╔══

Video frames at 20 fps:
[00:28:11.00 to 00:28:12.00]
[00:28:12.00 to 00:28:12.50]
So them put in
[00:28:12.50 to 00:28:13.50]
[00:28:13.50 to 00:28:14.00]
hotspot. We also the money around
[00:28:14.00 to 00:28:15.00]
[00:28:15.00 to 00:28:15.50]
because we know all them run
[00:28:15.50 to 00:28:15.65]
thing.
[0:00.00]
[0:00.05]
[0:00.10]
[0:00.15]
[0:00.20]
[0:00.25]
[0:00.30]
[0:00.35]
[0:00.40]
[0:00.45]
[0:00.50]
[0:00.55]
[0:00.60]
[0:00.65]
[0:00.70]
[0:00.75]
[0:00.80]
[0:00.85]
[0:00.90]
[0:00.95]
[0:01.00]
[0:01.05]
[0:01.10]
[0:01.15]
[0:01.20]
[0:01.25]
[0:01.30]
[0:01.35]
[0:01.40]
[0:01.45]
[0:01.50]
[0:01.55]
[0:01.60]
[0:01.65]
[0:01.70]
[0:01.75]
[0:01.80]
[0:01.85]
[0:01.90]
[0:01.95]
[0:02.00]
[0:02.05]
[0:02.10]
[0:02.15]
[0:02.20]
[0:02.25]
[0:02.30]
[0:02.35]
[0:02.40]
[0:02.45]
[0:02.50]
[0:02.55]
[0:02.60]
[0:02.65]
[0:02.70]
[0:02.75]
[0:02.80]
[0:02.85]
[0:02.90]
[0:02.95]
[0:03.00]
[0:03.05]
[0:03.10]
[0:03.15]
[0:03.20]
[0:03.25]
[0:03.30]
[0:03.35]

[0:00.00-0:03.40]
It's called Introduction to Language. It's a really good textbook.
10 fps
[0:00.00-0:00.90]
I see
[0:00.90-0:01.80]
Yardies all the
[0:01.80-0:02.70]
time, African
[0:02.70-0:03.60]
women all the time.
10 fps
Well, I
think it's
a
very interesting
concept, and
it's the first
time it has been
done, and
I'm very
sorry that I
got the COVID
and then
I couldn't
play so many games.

╚══

Each record above needs to be given again exactly as written.

Video frames at 20 fps:
[00:28:11.00 to 00:28:12.00]
[00:28:12.00 to 00:28:12.50]
So them put in
[00:28:12.50 to 00:28:13.50]
[00:28:13.50 to 00:28:14.00]
hotspot. We also the money around
[00:28:14.00 to 00:28:15.00]
[00:28:15.00 to 00:28:15.50]
because we know all them run
[00:28:15.50 to 00:28:15.65]
thing.
[0:00.00]
[0:00.05]
[0:00.10]
[0:00.15]
[0:00.20]
[0:00.25]
[0:00.30]
[0:00.35]
[0:00.40]
[0:00.45]
[0:00.50]
[0:00.55]
[0:00.60]
[0:00.65]
[0:00.70]
[0:00.75]
[0:00.80]
[0:00.85]
[0:00.90]
[0:00.95]
[0:01.00]
[0:01.05]
[0:01.10]
[0:01.15]
[0:01.20]
[0:01.25]
[0:01.30]
[0:01.35]
[0:01.40]
[0:01.45]
[0:01.50]
[0:01.55]
[0:01.60]
[0:01.65]
[0:01.70]
[0:01.75]
[0:01.80]
[0:01.85]
[0:01.90]
[0:01.95]
[0:02.00]
[0:02.05]
[0:02.10]
[0:02.15]
[0:02.20]
[0:02.25]
[0:02.30]
[0:02.35]
[0:02.40]
[0:02.45]
[0:02.50]
[0:02.55]
[0:02.60]
[0:02.65]
[0:02.70]
[0:02.75]
[0:02.80]
[0:02.85]
[0:02.90]
[0:02.95]
[0:03.00]
[0:03.05]
[0:03.10]
[0:03.15]
[0:03.20]
[0:03.25]
[0:03.30]
[0:03.35]

[0:00.00-0:03.40]
It's called Introduction to Language. It's a really good textbook.
10 fps
[0:00.00-0:00.90]
I see
[0:00.90-0:01.80]
Yardies all the
[0:01.80-0:02.70]
time, African
[0:02.70-0:03.60]
women all the time.
10 fps
Well, I
think it's
a
very interesting
concept, and
it's the first
time it has been
done, and
I'm very
sorry that I
got the COVID
and then
I couldn't
play so many games.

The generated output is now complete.